6. Data visualisation - VascoElbrecht/JAMP GitHub Wiki

Sequences_lost()

This function is ued between modules to indicate how many sequences are discarded in each processing step (in red). When plotting relative sequence proportions, the imput files are used. If you want to plot the relative abundance of reads, in respect to the raw sequence data, set rel=F and devide the Reads_in and Reads_inout by the inital number of raw reads.

  • Reads_in are the number of reads in each sample, before the respecitive module is applied. If you just want to plot the reas remaining after the module was applied, set this to NA.
  • Reads_out are the number of sequences remaining after the module was applied.
  • Set rel=Tif you want to plot relative proportions in percentage
  • The figure title can be defined with mainand oumitted by setting main=""
  • If a filename is given in out the plot will be saved as a PDF under that file name, other wise it will be plotted in R.

Length_distribution()

Function for plotting the length distribution of any fasta or fastq file. Does not work on wrapped fasta files!

  • sequFile provide the path to the fasta or fastq file here. The sequence format should be automatically detected, but can also be provided with fastq=T.
  • col colors used for the read abundances are provided here as a vector.
  • maxL=600 length of the plot, depends on the number of cycles / readlingth of the used sequencer. Usually 500 or 600 is used for Illumina sequencing.
  • If a filename is given in out the plot will be saved as a PDF under that file name, other wise it will be plotted in R.

OTU_heatmap()

This function can be used to read the JAMP OTU tables and visualize them as heatmaps. Instead of a .csv-file you can also use data.frames directly, as long as the OTU IDs are present as row.names() and all values in the table are numeric. The function will convert the read counts to relative abundance and highlight reads with 100-0.001% abundance with a color gradient. The color gradient is base on a log10 scale.

  • Heatmaps can be saved as PDF files if the name is given in out. If no name is given the heatmap is returned as a plot within R.
  • If abundance=T the absolute read counts for each OTU and samples are plotted. They can also be converted to relative abundance using rel=T. Also, text can be omitted for entries where zero reads where detected, with plot0=F. by default, no read counts are plotted.
  • The gradient color can be customised using col=c("blue3", "white"). Change e.g. the "Purple" to "Orange" (figure above), or use a light gray to stronger differentiate between 0 and low abundant reads, e.g. c( "Red", "gray95").

Denoise_barplot()

Plot the distribution of haplotypes within each OTU as a barplot. This plot is generated automatically as part of the Denoise() function (in the _stats folder). However, you can also use the Denoise_barplot() function and the haplotype table e.g. E_haplo_table.csv to further customize the plot.

  • Use table to import a standard haplotype table csv or directly supply a data.frame with OTU names in the first column.
  • By default, samples of a respective OTU are plotted as white cells in the barplot, indicating no haplotypes were detected in x number of samples.

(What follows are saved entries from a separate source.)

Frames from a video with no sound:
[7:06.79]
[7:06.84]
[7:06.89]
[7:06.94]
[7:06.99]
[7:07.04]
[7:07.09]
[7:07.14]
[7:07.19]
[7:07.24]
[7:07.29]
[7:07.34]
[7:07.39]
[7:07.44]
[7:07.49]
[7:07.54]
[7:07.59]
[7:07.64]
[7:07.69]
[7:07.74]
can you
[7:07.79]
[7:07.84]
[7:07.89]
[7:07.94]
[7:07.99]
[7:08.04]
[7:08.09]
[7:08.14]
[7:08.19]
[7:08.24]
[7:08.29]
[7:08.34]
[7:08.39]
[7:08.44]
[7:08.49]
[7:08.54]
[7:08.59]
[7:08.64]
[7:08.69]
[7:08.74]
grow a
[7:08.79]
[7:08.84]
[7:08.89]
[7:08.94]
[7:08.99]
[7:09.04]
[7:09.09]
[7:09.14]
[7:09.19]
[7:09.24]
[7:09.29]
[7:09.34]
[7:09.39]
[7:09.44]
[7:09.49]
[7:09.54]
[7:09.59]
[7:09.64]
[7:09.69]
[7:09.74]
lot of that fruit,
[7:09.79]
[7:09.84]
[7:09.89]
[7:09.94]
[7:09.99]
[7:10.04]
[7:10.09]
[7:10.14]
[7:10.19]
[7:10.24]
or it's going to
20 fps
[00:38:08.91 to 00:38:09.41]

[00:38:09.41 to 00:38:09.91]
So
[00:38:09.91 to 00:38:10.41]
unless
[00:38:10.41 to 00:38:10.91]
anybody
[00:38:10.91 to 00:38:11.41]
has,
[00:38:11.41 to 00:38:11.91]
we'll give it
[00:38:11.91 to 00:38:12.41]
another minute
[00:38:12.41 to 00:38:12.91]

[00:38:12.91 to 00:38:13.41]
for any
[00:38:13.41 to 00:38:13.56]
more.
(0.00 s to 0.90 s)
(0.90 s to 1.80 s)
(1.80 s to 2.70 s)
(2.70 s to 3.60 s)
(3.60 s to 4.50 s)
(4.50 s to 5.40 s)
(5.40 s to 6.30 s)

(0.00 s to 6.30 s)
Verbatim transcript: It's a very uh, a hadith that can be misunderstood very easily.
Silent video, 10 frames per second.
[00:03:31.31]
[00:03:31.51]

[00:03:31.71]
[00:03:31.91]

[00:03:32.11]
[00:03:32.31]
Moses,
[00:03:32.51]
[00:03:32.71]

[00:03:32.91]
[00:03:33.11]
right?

If you would like to omit the empty OTUs and only plot the relative proportions of OTUs set emptyOTUs=T to F. If turned off, no axis labels will be plotted, as the barplots do not indicate the actual distribution of OTUs.
  • Specify the name of the PDF to save in out, e.g. out="MyPlot.pdf". The dimensions of the PDF can be adjusted with height=6 and width=7. If out is left on NA the plot is returned within R.
  • To control the number of plots per row and line use mfrow=c(5, 40).